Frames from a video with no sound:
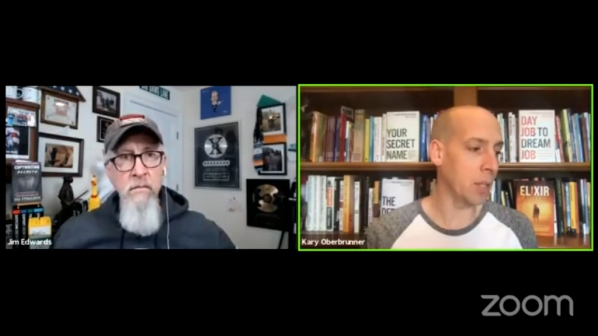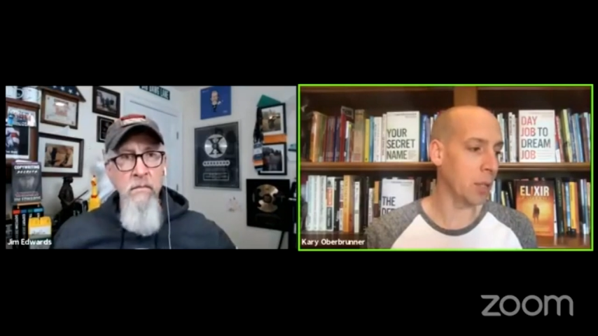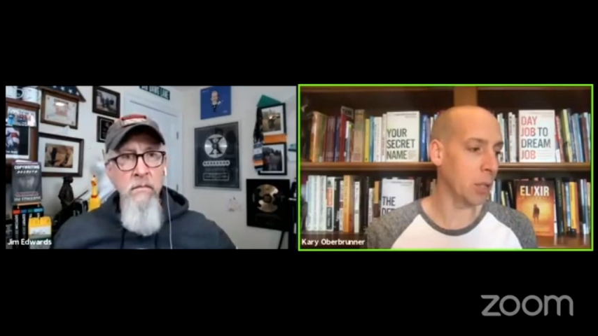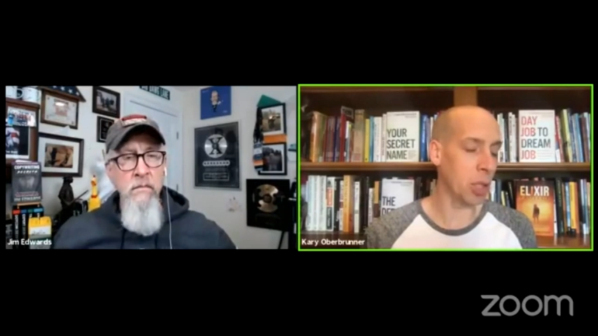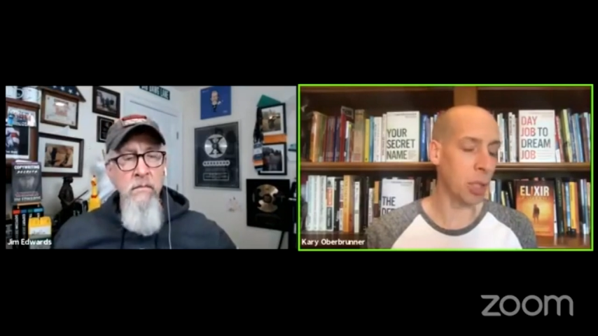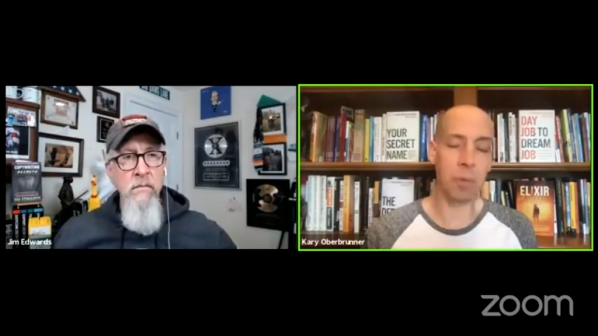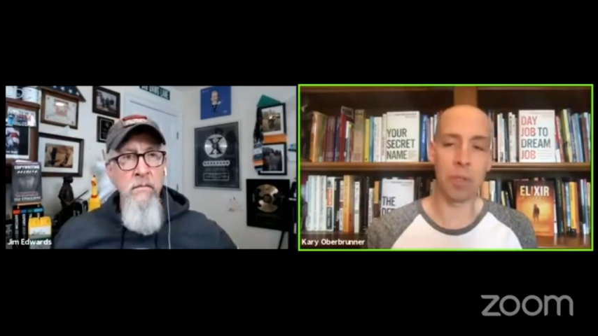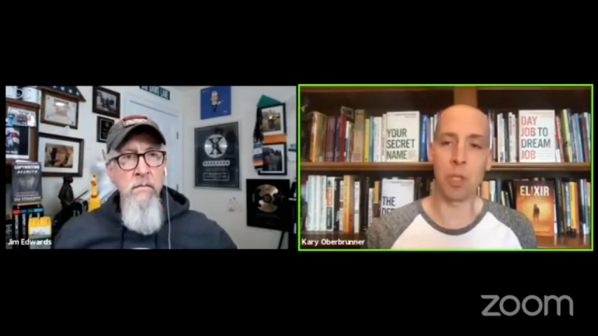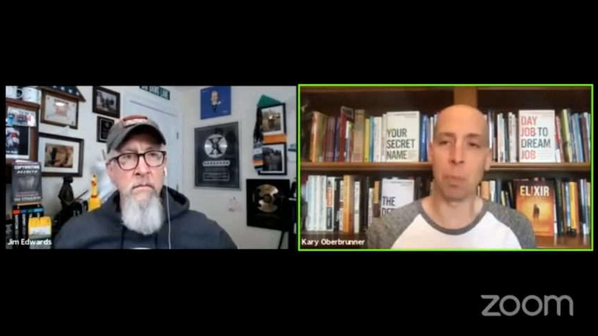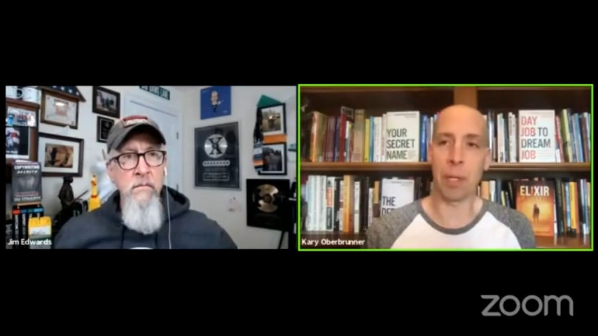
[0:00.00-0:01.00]
Speaker 1: her
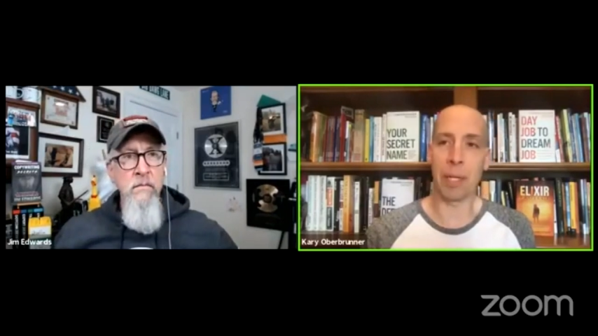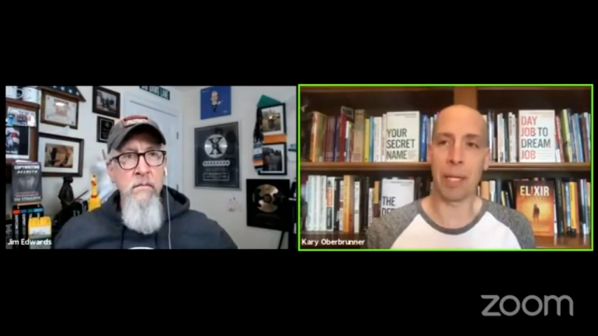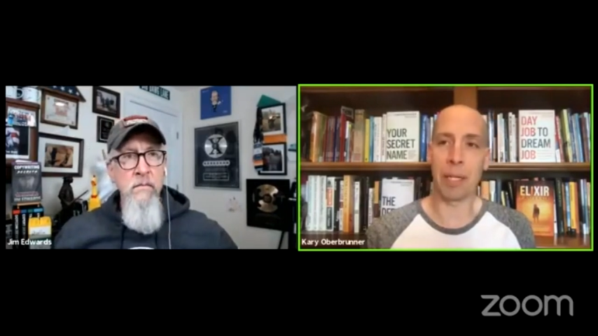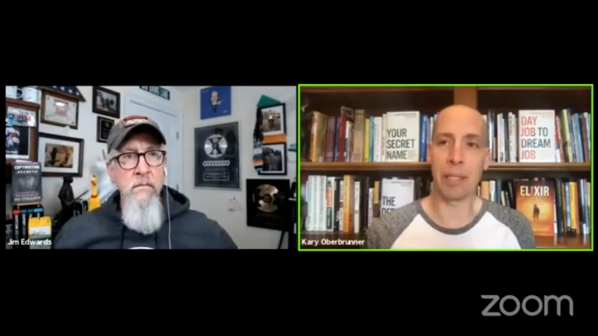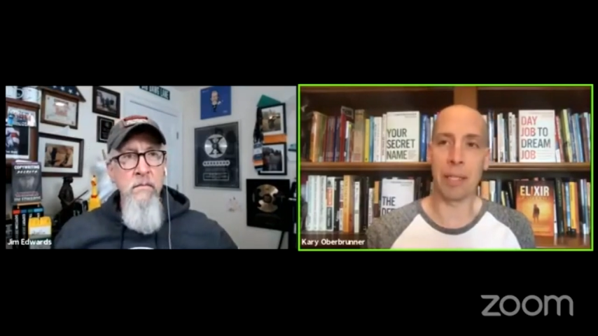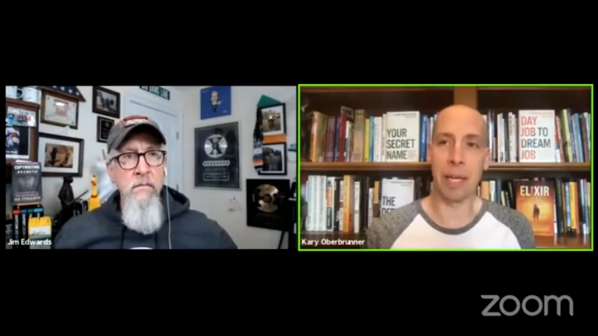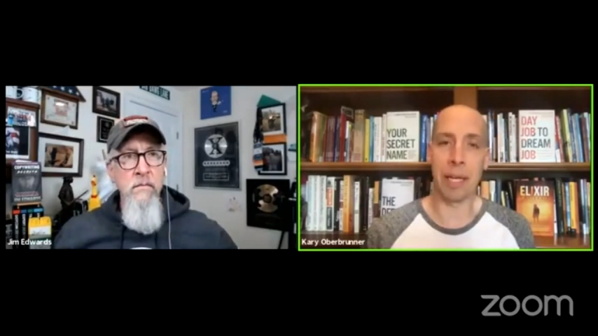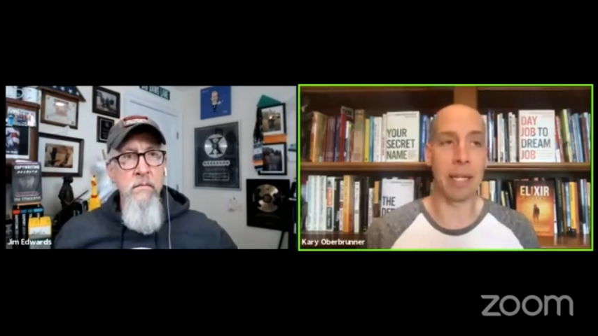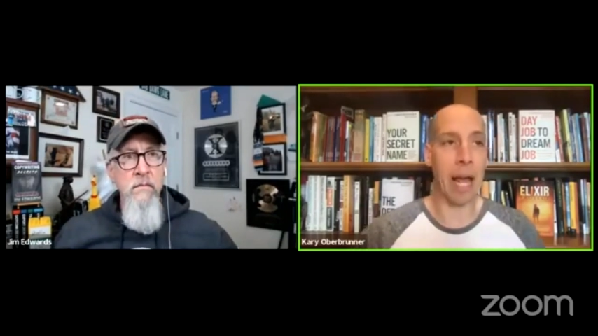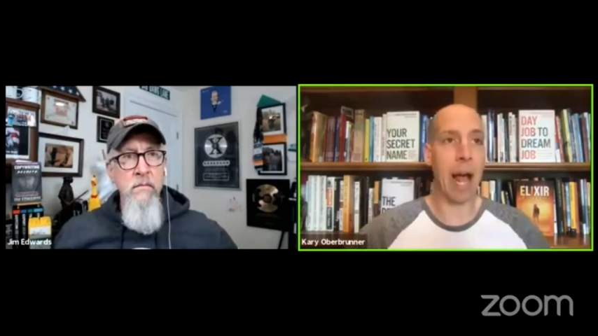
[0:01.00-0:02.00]
children's book and,
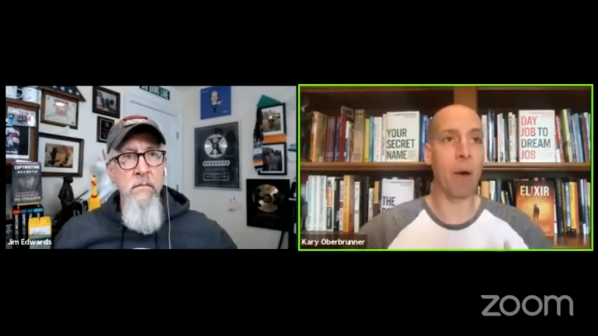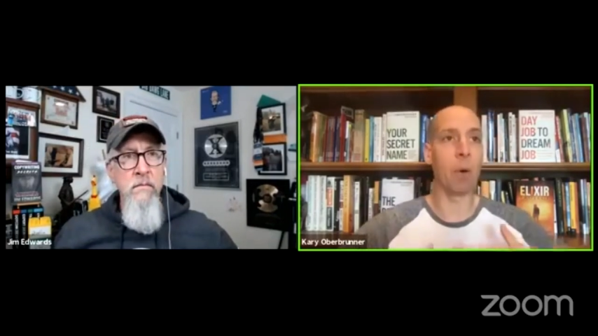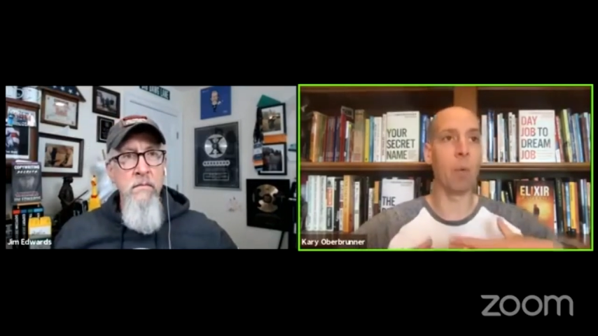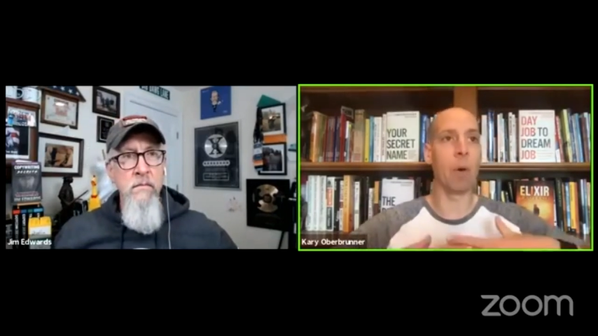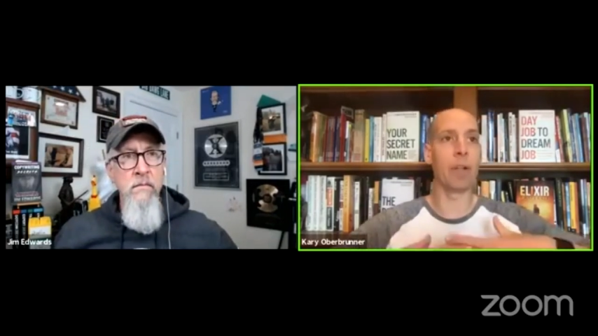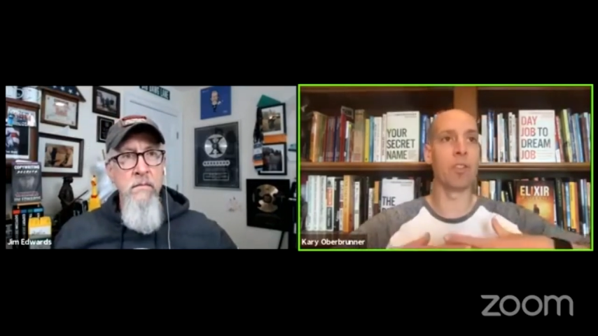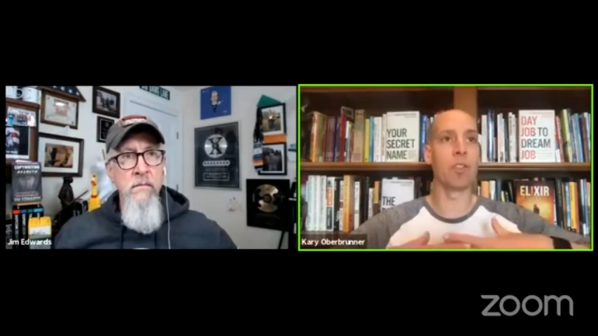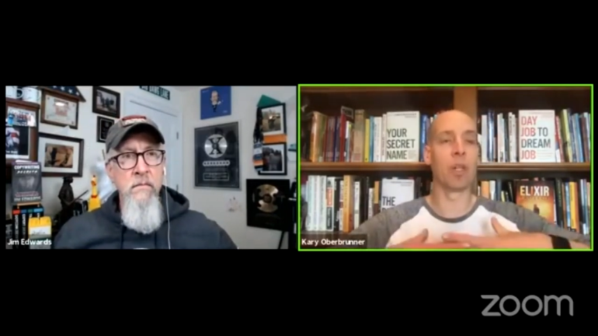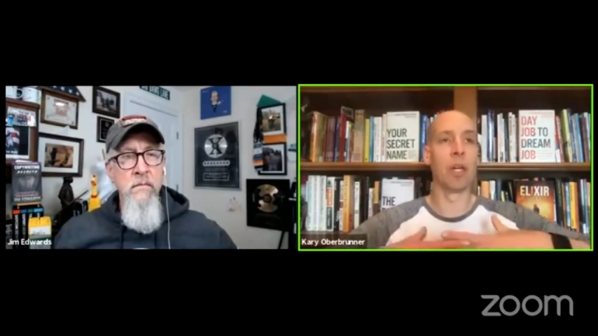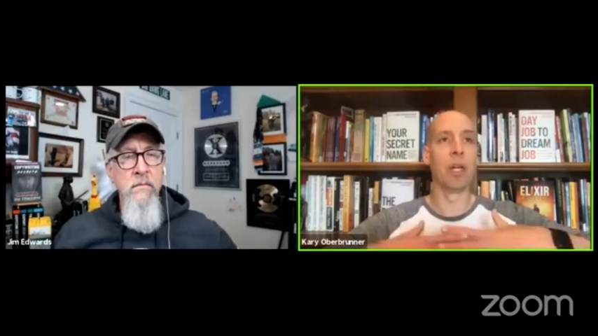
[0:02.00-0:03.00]
and how it was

- **TASK GOAL**: Without any of its images, the data above should be returned exactly.

- **OUTPUT OF THE TASK**:
Frames from a video with no sound:
[0:00.00-0:01.00]
Speaker 1: her
[0:01.00-0:02.00]
children's book and,
[0:02.00-0:03.00]
and how it was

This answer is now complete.